With the drone industry likely to top $12 billion by 2021 Simon Wigmore reports on the success of Aerialtronics as it teams up with IBM.
SMEs are central to the UK and Europe commercial drone industry which has enjoyed phenomenal growth in recent years with one report suggesting world sales will top $12bn in 2021, up from $8bn last year.
This innovative technological unmanned aerial vehicle market includes a long list of commercial clients in construction, energy, telecoms and land management with many more business opportunities expected to come online soon.
One company at the forefront of this expansion is Aerialtronics, a Dutch-based enterprise which has just announced it is producing the first commercial drones featuring cognitive computing capabilities from the IBM Watson Internet of Things (IOT) Platform on IBM Cloud.
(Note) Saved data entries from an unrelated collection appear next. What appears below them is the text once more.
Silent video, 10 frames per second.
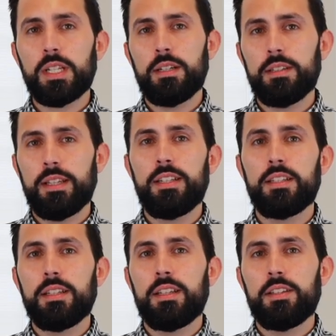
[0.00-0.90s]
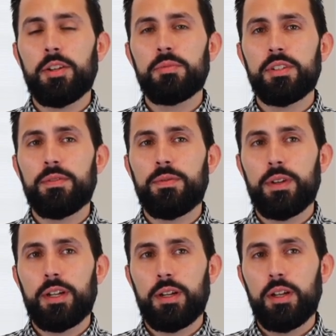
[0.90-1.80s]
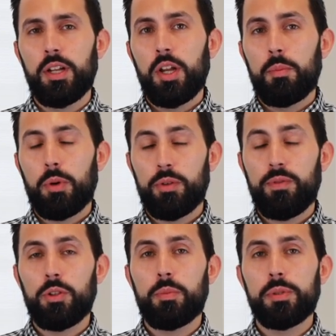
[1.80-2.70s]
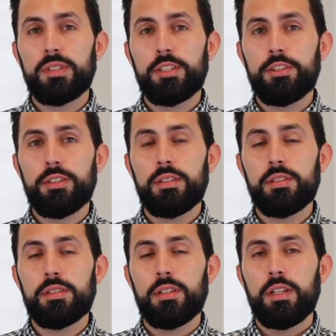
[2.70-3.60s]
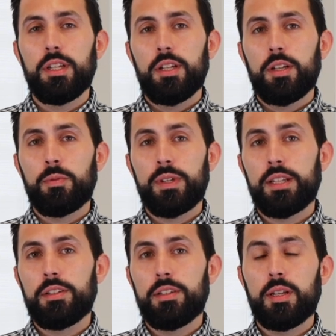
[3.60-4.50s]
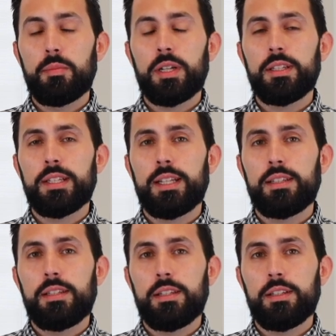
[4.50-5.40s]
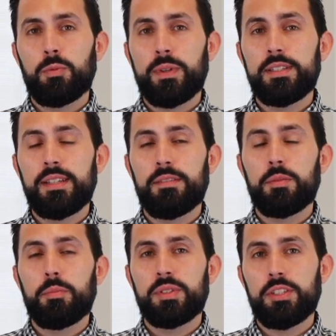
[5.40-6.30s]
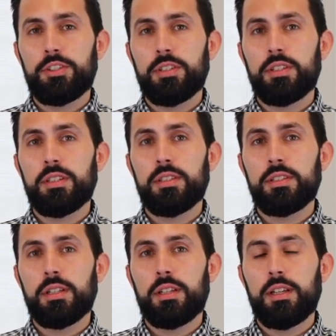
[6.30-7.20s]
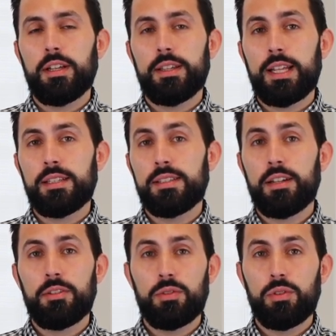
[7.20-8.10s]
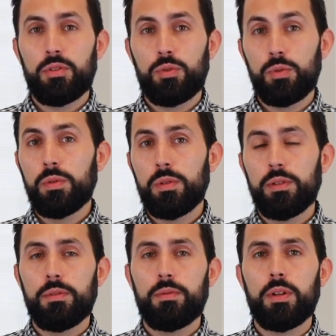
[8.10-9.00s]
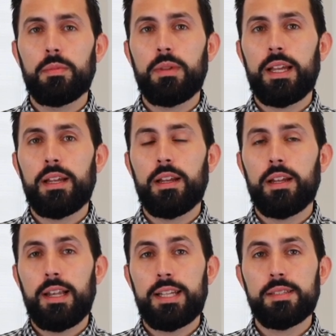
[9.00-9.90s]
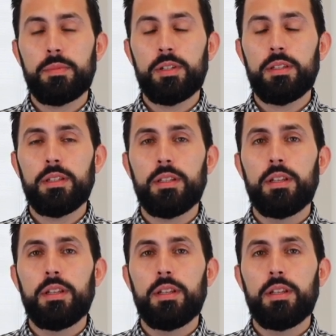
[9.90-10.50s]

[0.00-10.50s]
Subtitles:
Then in terms of portfolio positions, we ended the month at 27 positions. That's down 2 from last month.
It’s another significant breakthrough for the SME which employs less than 50 people but has recently won deals to deliver unmanned aerial vehicles to the USA, Indonesia, Peru and a number of countries in Europe. The technology can provide high-quality inspection services for global organisations across multiple industries, from monitoring city traffic patterns to inspecting wind turbines, oil rigs and cell tower optimisation across the UK and the rest of the world.
Now, rather than climbing towers to inspect key areas, teams can do the work with unmanned drones from the safety of the ground and, using high definition cameras, immediately gain a 360-degree, high resolution overview of what is happening. Drones can capture these images in minutes and send them to be analysed in near real-time.
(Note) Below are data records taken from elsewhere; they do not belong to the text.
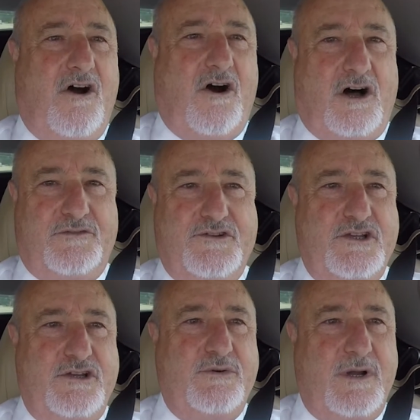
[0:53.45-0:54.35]
all
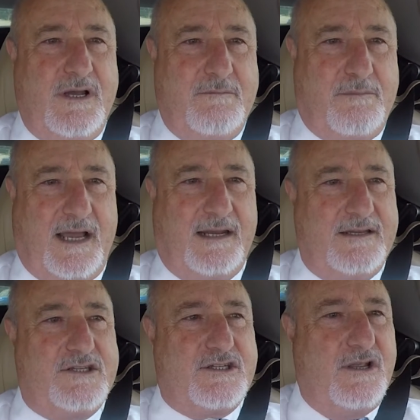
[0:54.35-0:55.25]
new
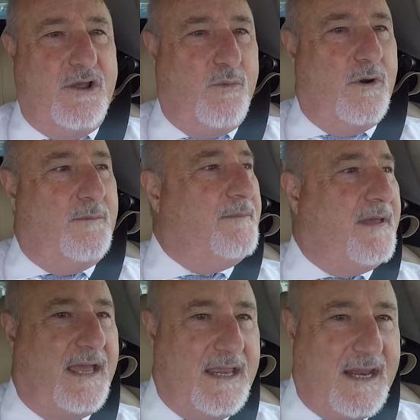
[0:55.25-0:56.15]
pilots would be
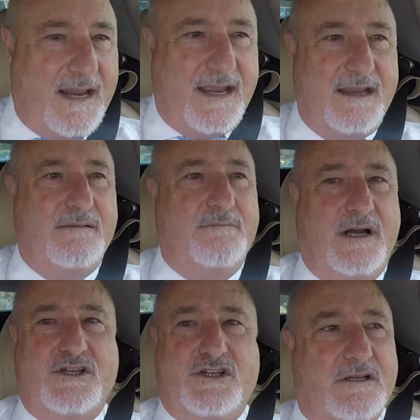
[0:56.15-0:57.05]
paid at a
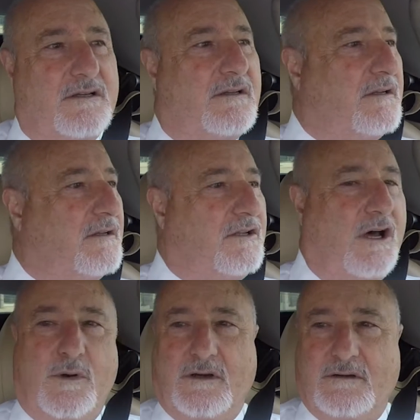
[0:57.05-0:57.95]
much
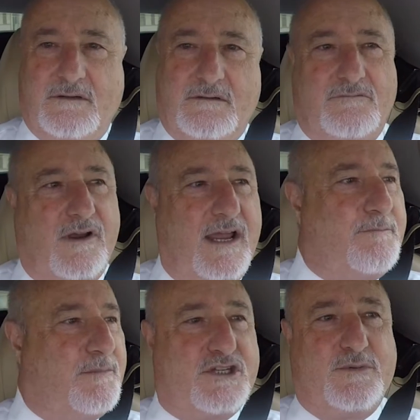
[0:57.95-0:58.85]
lower rate,
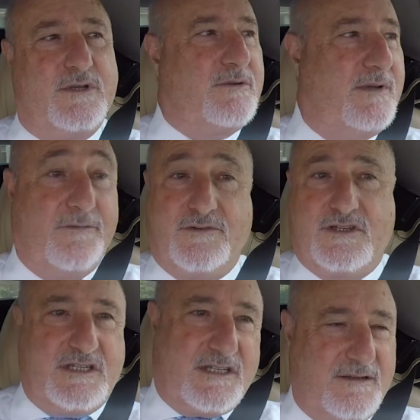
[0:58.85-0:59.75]
pursuant to a
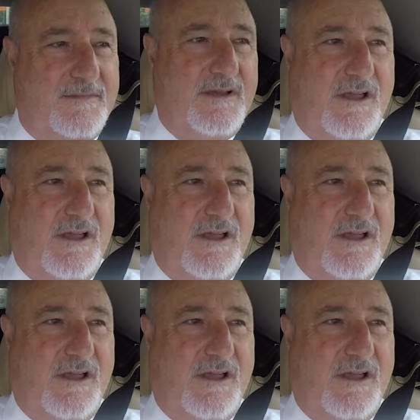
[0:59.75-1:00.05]
different system,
By putting Watson IoT capabilities into flight, Aerialtronics can help companies gain insight into places not otherwise easily accessible. Possible scenarios include:
Crowd safety: City police can gain a full aerial view of crowds at major events, tracking the flow of individuals and identifying any anomalies that might be a cause for concern. For example, if an unusually large group of people gathers near an emergency exit, teams can be alerted to clear these areas for easy accessibility.
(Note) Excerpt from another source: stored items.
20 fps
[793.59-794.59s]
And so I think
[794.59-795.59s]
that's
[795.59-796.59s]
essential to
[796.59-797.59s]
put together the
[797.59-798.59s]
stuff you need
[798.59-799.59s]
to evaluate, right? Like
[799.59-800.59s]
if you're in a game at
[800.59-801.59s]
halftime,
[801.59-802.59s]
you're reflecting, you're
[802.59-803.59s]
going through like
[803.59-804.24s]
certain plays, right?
Damage assessment: Emergency services and first responders can prescribe a specific flight plan for drones, which can capture images of their assigned grid. These images can be analysed to access potential damage, dangers, and to drive an emergency response.
Aviation inspection: An aircraft manufacturer can use a drone to inspect the surface of a stationary aircraft as part of its regular maintenance. The drone can be programmed to follow the same flight plan of an aircraft, taking images on the fuselage in-flight to provide an even more valuable layer of insight that teams can examine to help identify potential areas of concern and prescribe appropriate action.
Aerialtronics, with distribution centres in the UK and the rest of the world, is also taking inspections and drone autonomy to the next level by developing a smart dual camera that packs massive onboard processing power with both digital vision and thermal sensors.
Jan Wouter Kruyt, VP of Strategic Partnerships, says: “We have been developing dual cameras that allow users to switch between vision and thermal data streams for some time.
Now we have put these data streams into the NVIDIA chip and it means users can do some very smart things with it. “This is a major step forward in the level of autonomy for drone. Now you can pre-programme a drone and it will fly on a path you set for it. But if you integrate machine vision on an embedded chipset, you create something more intelligent because it can identify what is around it.
“If you drive up to a wind turbine, utility pole, mobile phone tower or a house, all do you is press a button. The Altura Zenith will go out with the camera, identify what it needs to inspect, perform a routine inspection and even design its own mission based on what it sees. It will verify it has completed its mission before returning to base.”